キミと目が合うだけで キミと話すことができただけで
私の心は 暖かい気持ちに包まれるの

ねぇ お願い
あの子のことを 忘れるためでもいいから

どうか 私をあなたの特別にしてください


『−・* この思いが 君に届きますように *・−』
                    /十六夜
  • 2 十六夜 id:PRCnkAp1

    2012-01-25(水) 15:34:14 [削除依頼]
    お初にお目にかかります。
    「十六夜」と書いて「いざよい」と読む者です。

    更新速度は基本バラバラです…(汗
    早いときは早いし、遅いときは遅い…みたいな感じで。

    えぇっと、堅苦しい挨拶はここまでにして、
    これから小説を投稿していこうと思っています!

    読んでいただけたら幸いです!!
  • 3 十六夜 id:PRCnkAp1

    2012-01-25(水) 16:08:13 [削除依頼]
    現在、夜の十時。

    私はというと、家から少し離れた所にある
    小さな公園のすべり台の上でたたずんでいた。

    今が夏だということを感じさせないような、
    心地のいい風が、私の横を通り過ぎていく。

    「つまんない……」

    ため息をつきながらぼやいた。

    高校一年の私はまだまだ遊び盛り。
    正直言って、勉強なんてしたくない。

    それなのにこの時間まで起きていると、
    両親に「勉強しなさい」って言われてしまう。

    だからこうして、逃げてきた。

    二階の自分の部屋から、
    アクロバティックな技を決めて見事に地面に着地する。

    そしてそのまま、公園まで走ってきたんだ。

    当然、靴は履いてるよ? 

    いつも自分の部屋に置いてあるから、それを履いて部屋を出る。
    これが意外と、両親にはばれていない。
     
  • 4 十六夜 id:PRCnkAp1

    2012-01-25(水) 16:24:57 [削除依頼]
    たぶん、寝てるんだろうなぁ……。
    あたしの両親は早寝早起きが基本。

    いつも、「早く寝なさい、起きなさい」こればっかり言ってる。


    「眠くならないんだもん……。
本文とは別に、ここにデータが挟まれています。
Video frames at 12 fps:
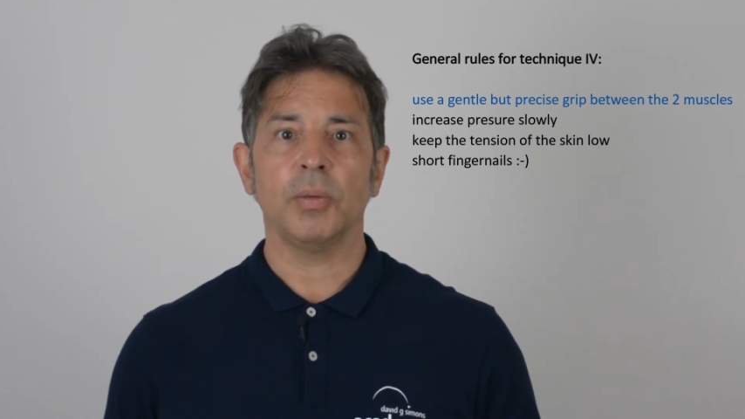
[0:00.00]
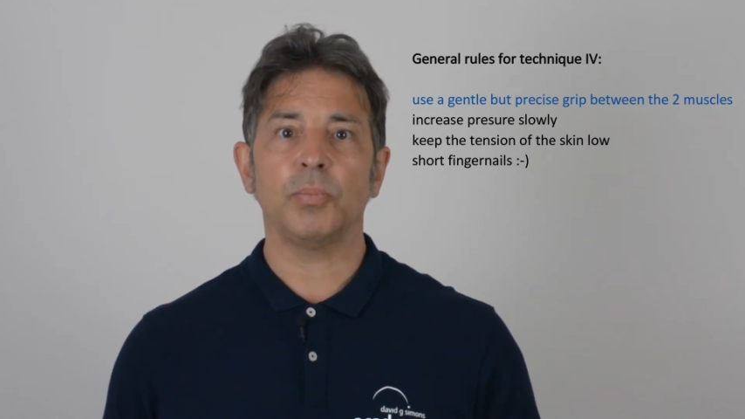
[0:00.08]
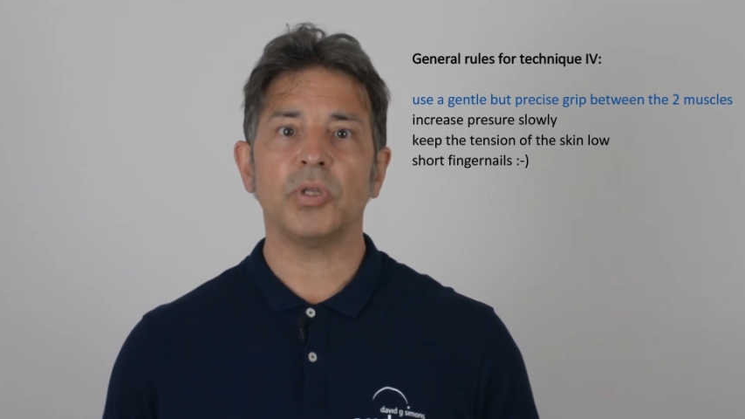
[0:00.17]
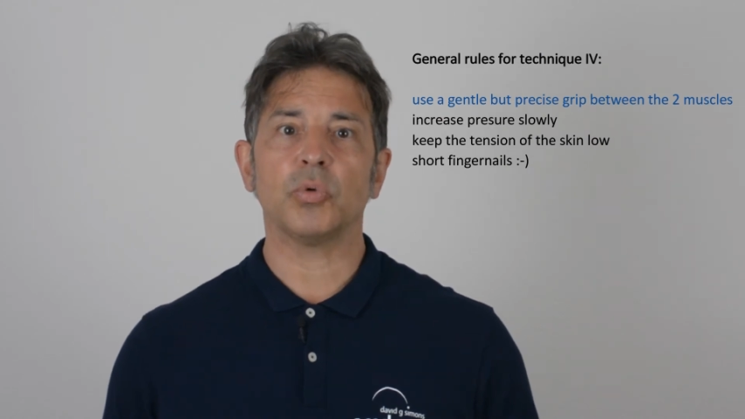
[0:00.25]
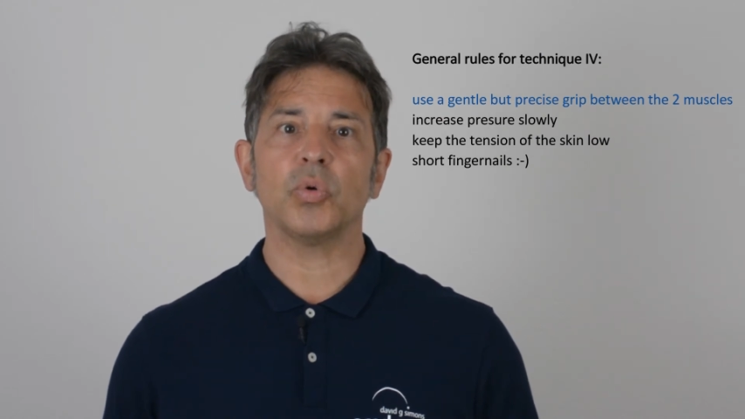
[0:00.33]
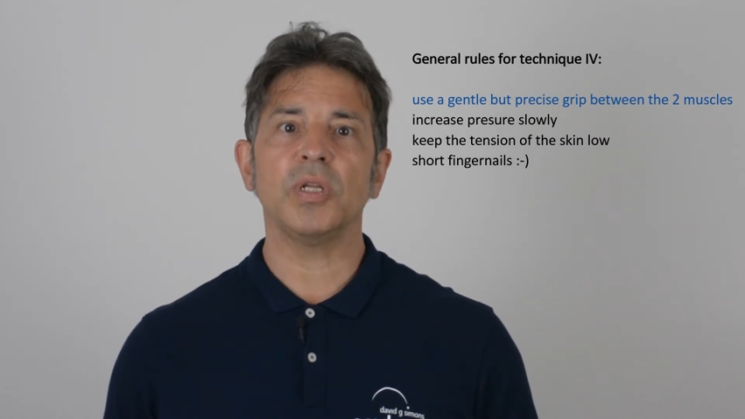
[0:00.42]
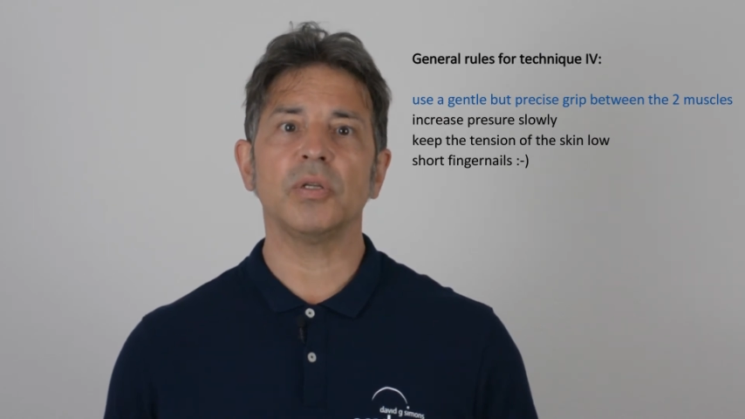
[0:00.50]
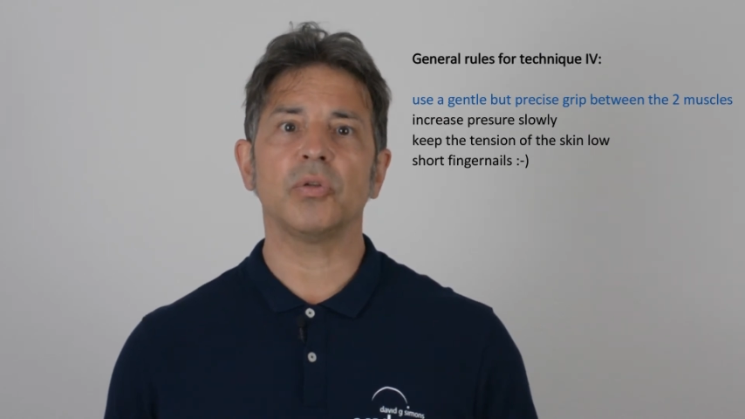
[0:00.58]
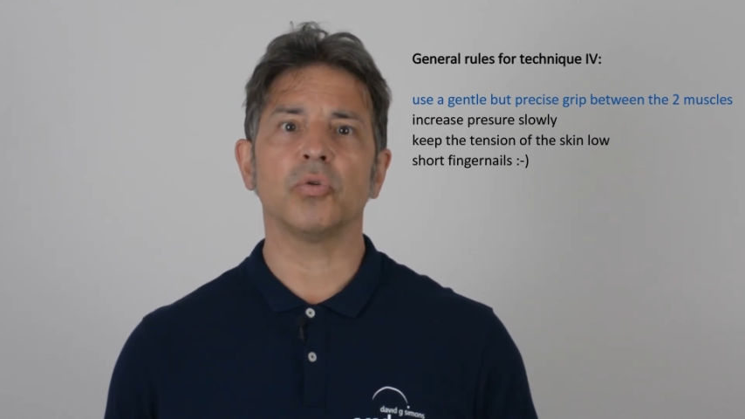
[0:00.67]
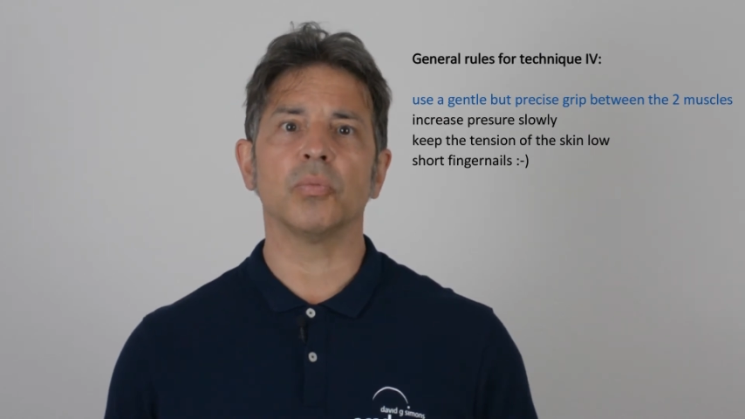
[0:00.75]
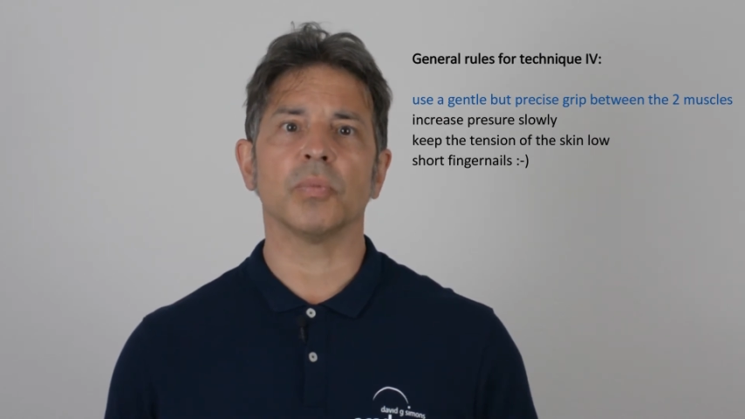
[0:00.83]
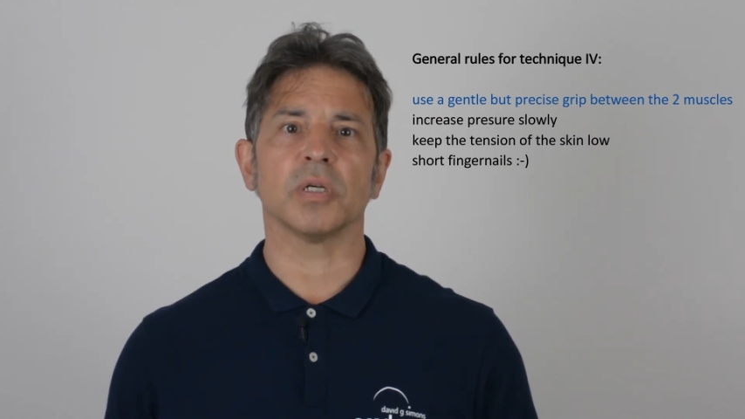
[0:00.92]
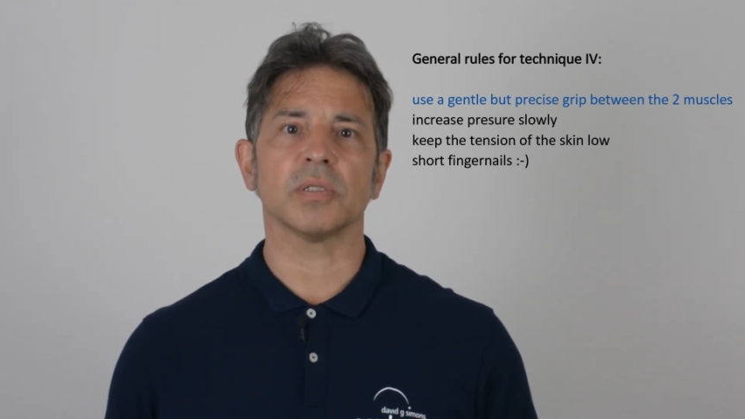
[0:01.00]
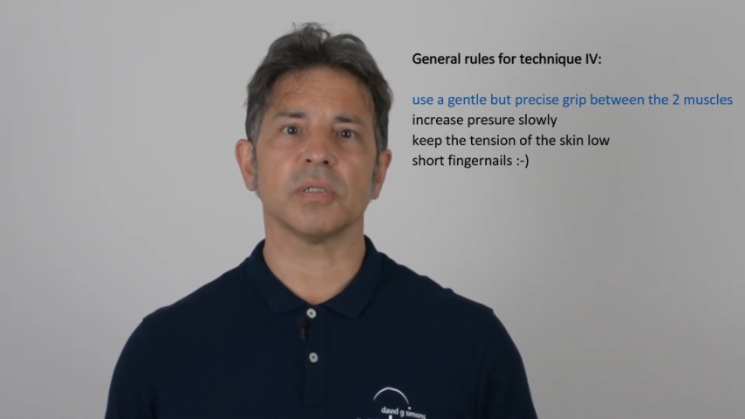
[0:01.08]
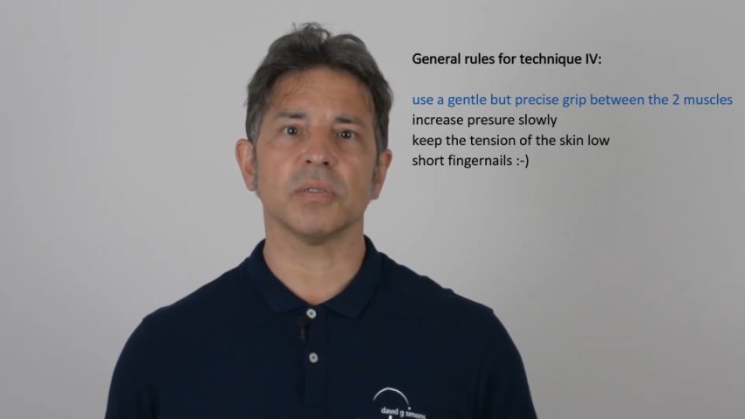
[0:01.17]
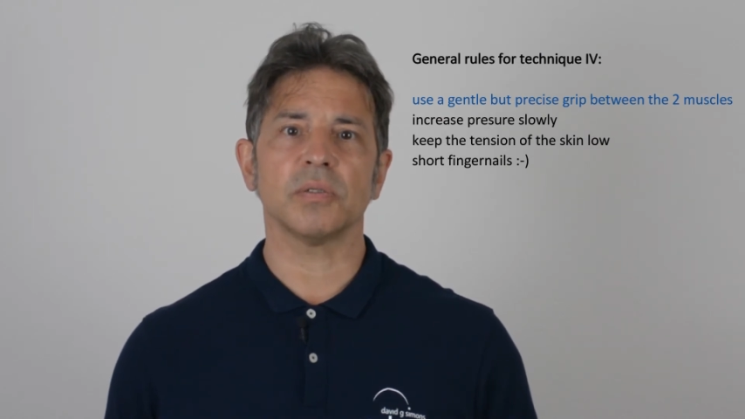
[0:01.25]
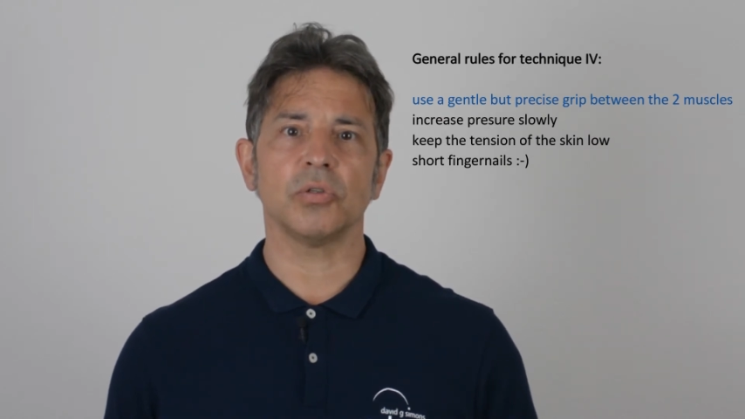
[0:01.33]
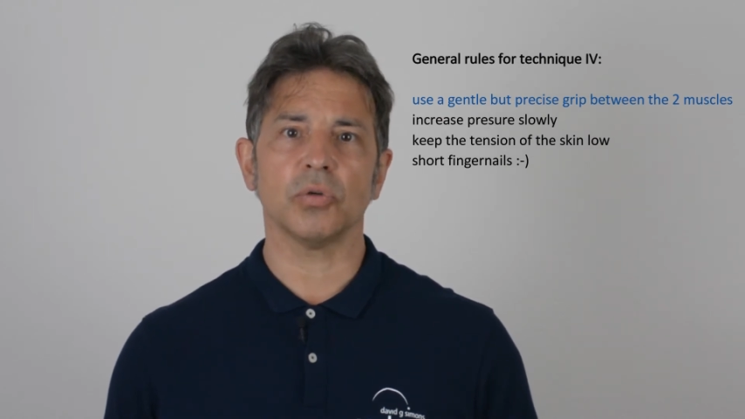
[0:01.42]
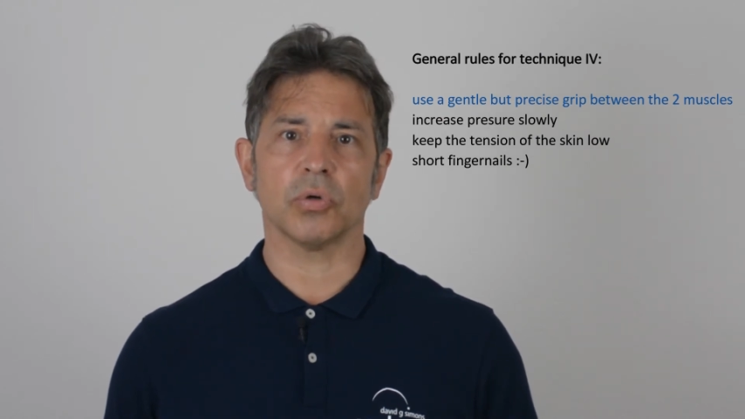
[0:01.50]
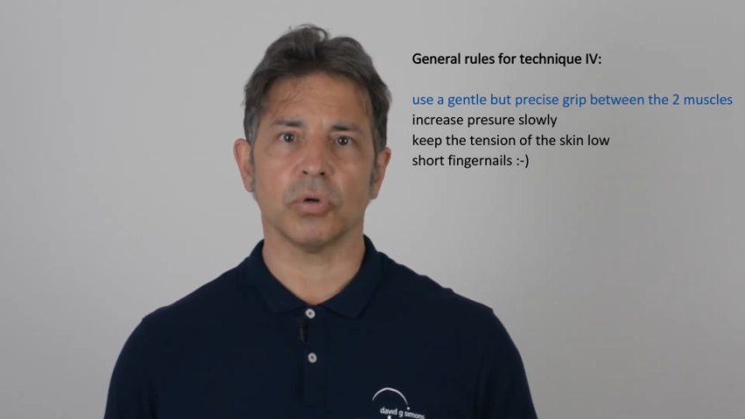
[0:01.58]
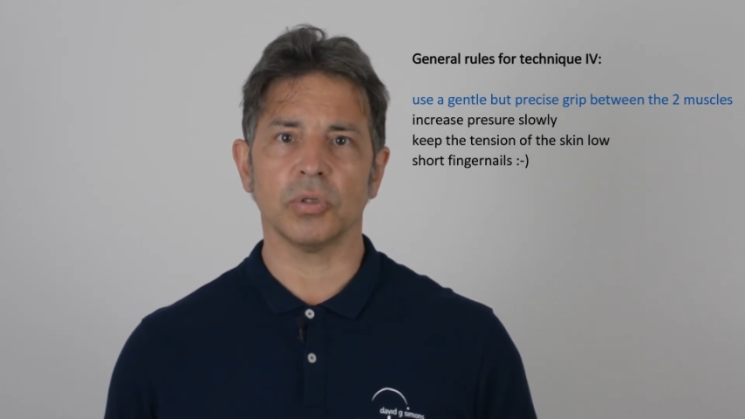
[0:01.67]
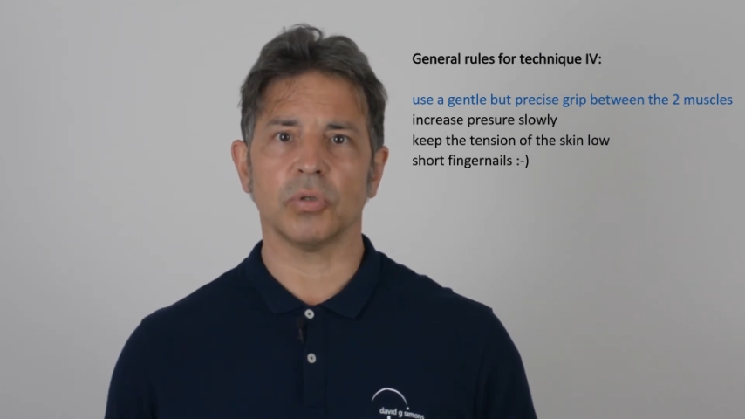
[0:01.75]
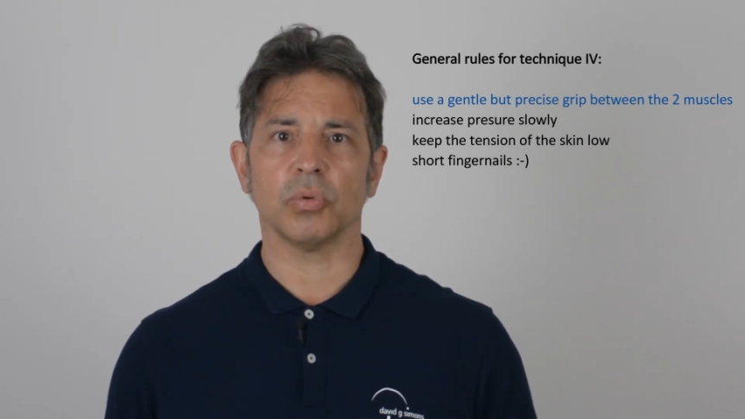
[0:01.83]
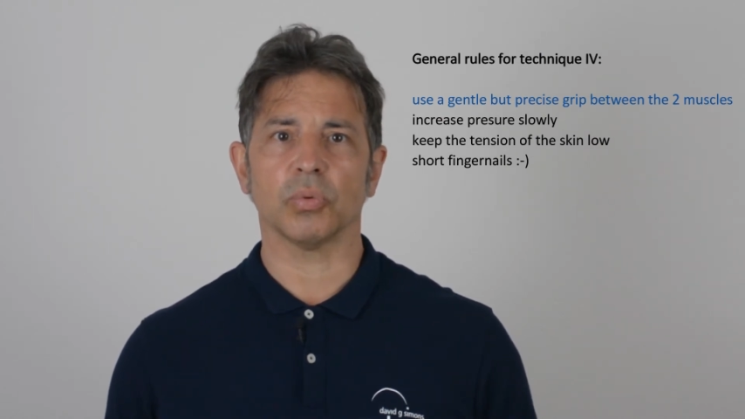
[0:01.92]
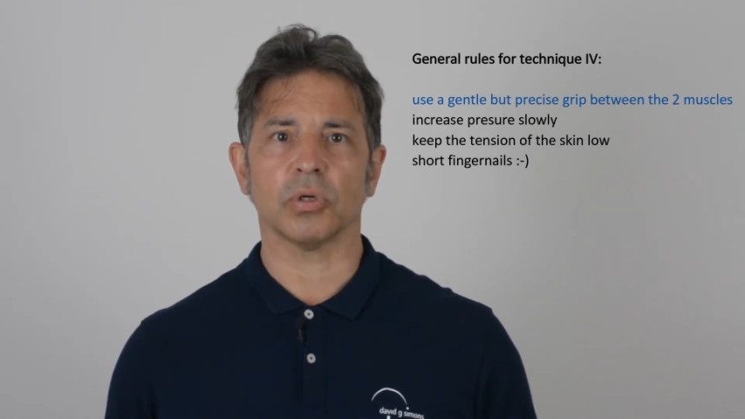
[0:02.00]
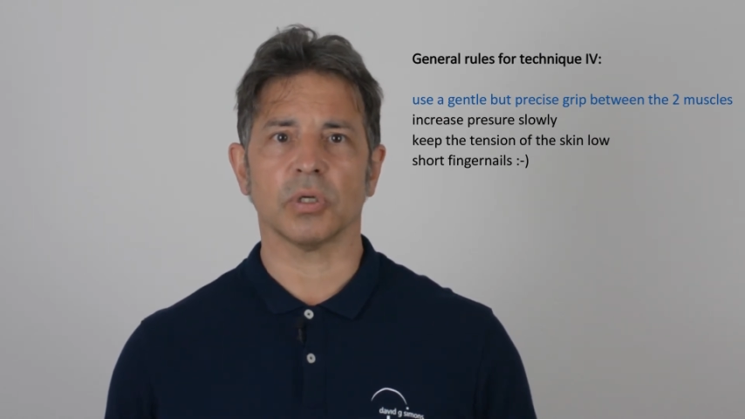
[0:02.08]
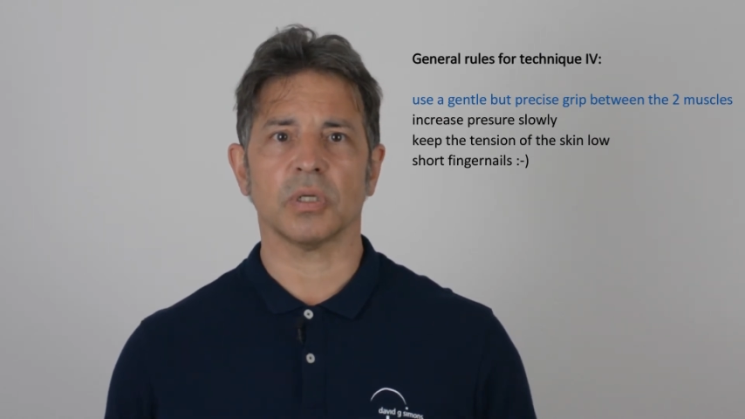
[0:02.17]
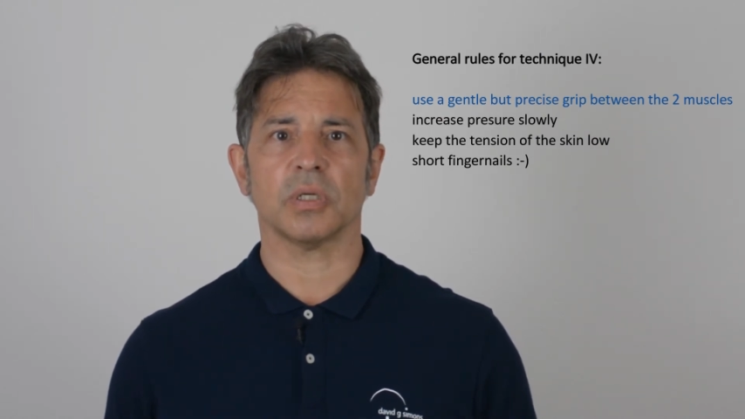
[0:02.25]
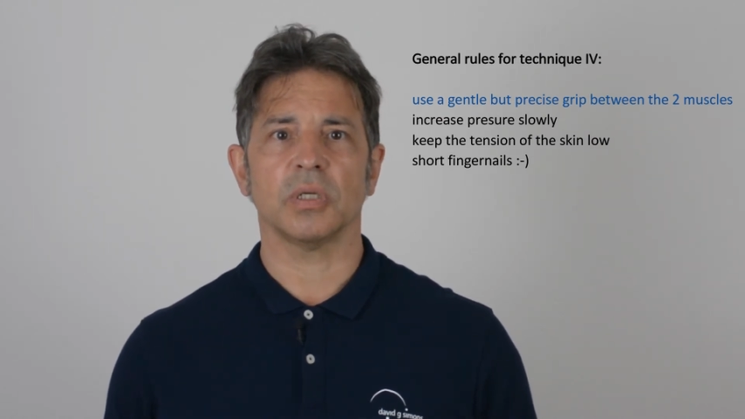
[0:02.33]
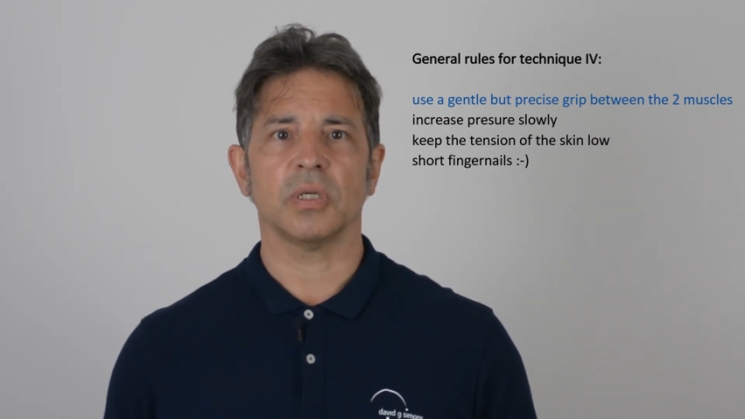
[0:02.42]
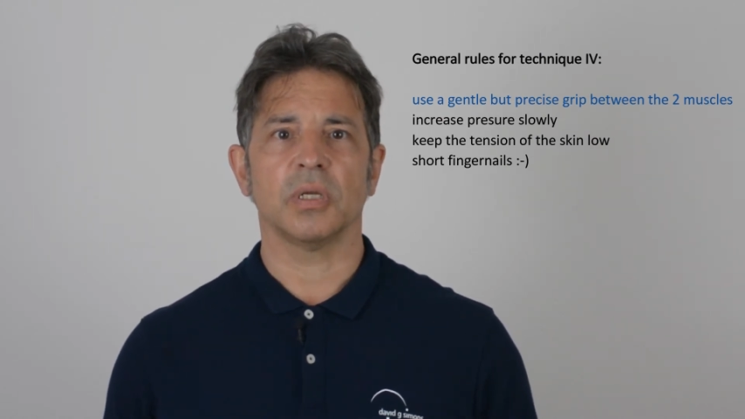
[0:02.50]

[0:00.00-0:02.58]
between the 2 muscles you're going to work.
仕方ないじゃんか」


    こんなとこでグチをこぼしたって、意味がないことぐらいわかってる。
    でも、こぼさずにはいられなかった。


    涼しい風があたしの肌をなめる。
    小さな公園に不釣合いな大きなヒノキの木が、風に揺られて音を鳴らした。

    それが無性に気持ち悪くて、夜だからなのかちょっぴり怖くなって、


    「……もう、帰ろう」


    小さくつぶやいて、すべり台から飛び降りた。
  • 5 十六夜 id:PRCnkAp1

    2012-01-25(水) 16:45:55 [削除依頼]
    偶然なのか、それとも必然なのか、そんなのあたしにはわからないけれど
    すべり台の横に生えているヒノキの木の葉が、ひらひらと宙を舞った。

    その葉っぱが、家に向かって走り出そうとしていた私の足を止める。

    理由すらわからない。
    でも、なぜか目を奪われたの。


    何の変哲もない一枚の葉っぱ。


    この時、目が奪われていなければ、家に向かって走り出していれば、
    キミと会わずにすんだのだろうか。

    苦しい思いをしなくてもよかったのだろうか。
    今になって、そんなことを考えることがある。


    でもね? きっと必然なんじゃないかな。
    何の変哲もない一枚の葉っぱが、あたしとキミを結びつけた。
  • 6 十六夜 id:PRCnkAp1

    2012-01-25(水) 17:15:53 [削除依頼]
    風とともに宙を踊っていた葉っぱが目の前を飛んでいく。

    その葉が地面につくと同時に、スニーカーと地面がすれる音がした。


    「……っ!?」


    こんな時間に公園にいる人なんて、あたしだけだと思っていた。
    それもあってか、必要以上に驚いてしまう。


    ――幽霊!? 


    いつも、「いるわけがない」と割り切っていた存在を思い出す。
    恐る恐る、視線を音のした方へむけると、人影が目に入った。
  • 7 十六夜 id:PRCnkAp1

    2012-01-25(水) 17:42:47 [削除依頼]
    まるで、異世界から来たかのような、不思議な空気を身にまとっている。

    少し長めの髪の毛が、風が吹くたびにゆれていた。

    切れ長の、何を考えているのかすら
    わからないような冷めた瞳が印象的の…………男の子だった。


    「見惚れる」なんて感じじゃない。
    「惹きつけられる」この言葉の方が正しいだろう。


    ただ、息をのむことしかできなかった。